Exercise: Without the pictures, set down exactly the lines from the one that contains "[0:05.00-0:06.00]" to the end of the entries, both included, and nothing besides.

Top of Information provided

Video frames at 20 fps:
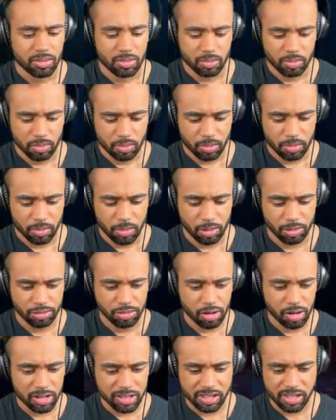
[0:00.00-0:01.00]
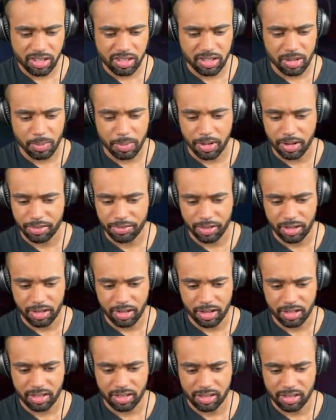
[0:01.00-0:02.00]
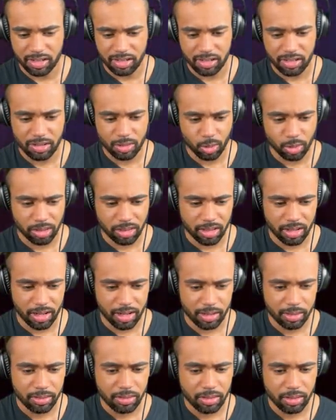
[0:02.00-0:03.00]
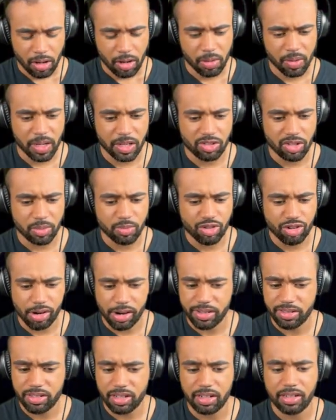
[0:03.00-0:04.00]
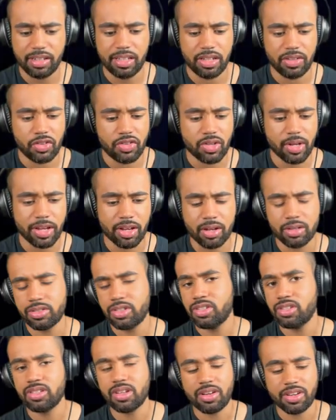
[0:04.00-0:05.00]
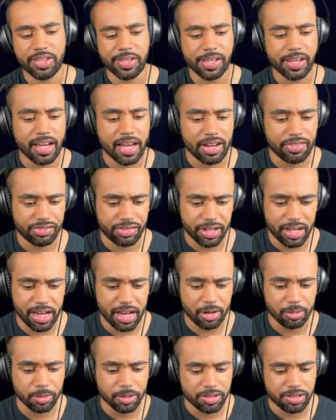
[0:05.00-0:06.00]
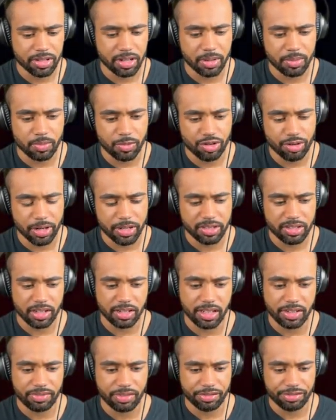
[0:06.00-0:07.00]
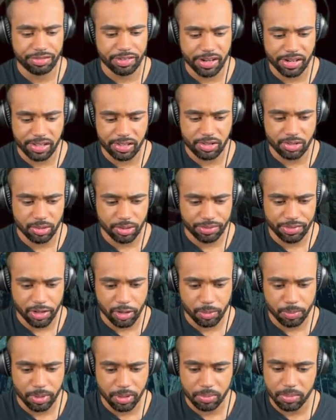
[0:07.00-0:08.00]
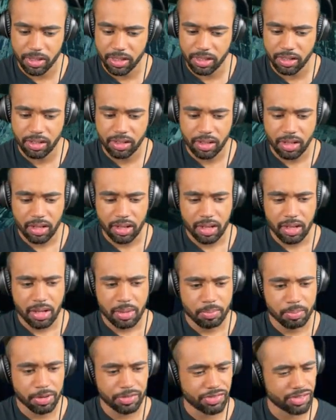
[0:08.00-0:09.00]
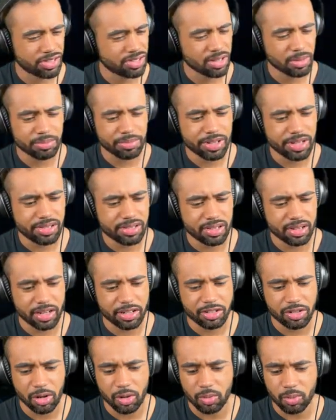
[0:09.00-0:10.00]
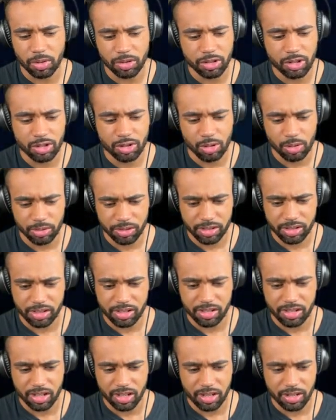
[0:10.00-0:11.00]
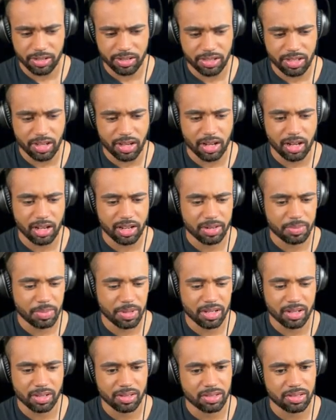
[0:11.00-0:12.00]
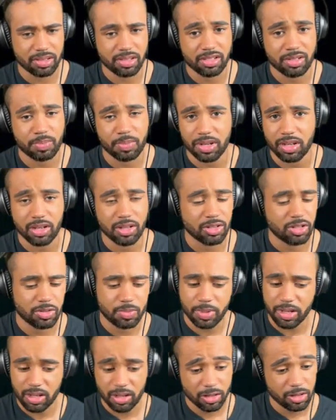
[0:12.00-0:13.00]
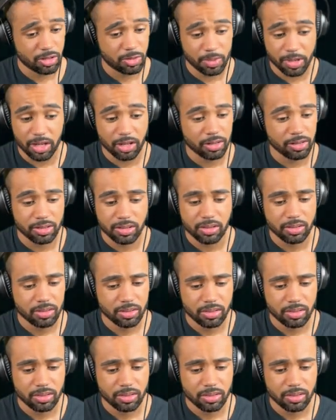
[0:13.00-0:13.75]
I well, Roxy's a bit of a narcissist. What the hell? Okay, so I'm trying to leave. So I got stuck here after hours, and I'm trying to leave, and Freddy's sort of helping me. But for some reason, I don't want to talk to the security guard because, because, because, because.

Bottom of Information provided

Solution to this exercise:
[0:05.00-0:06.00]
[0:06.00-0:07.00]
[0:07.00-0:08.00]
[0:08.00-0:09.00]
[0:09.00-0:10.00]
[0:10.00-0:11.00]
[0:11.00-0:12.00]
[0:12.00-0:13.00]
[0:13.00-0:13.75]
I well, Roxy's a bit of a narcissist. What the hell? Okay, so I'm trying to leave. So I got stuck here after hours, and I'm trying to leave, and Freddy's sort of helping me. But for some reason, I don't want to talk to the security guard because, because, because, because.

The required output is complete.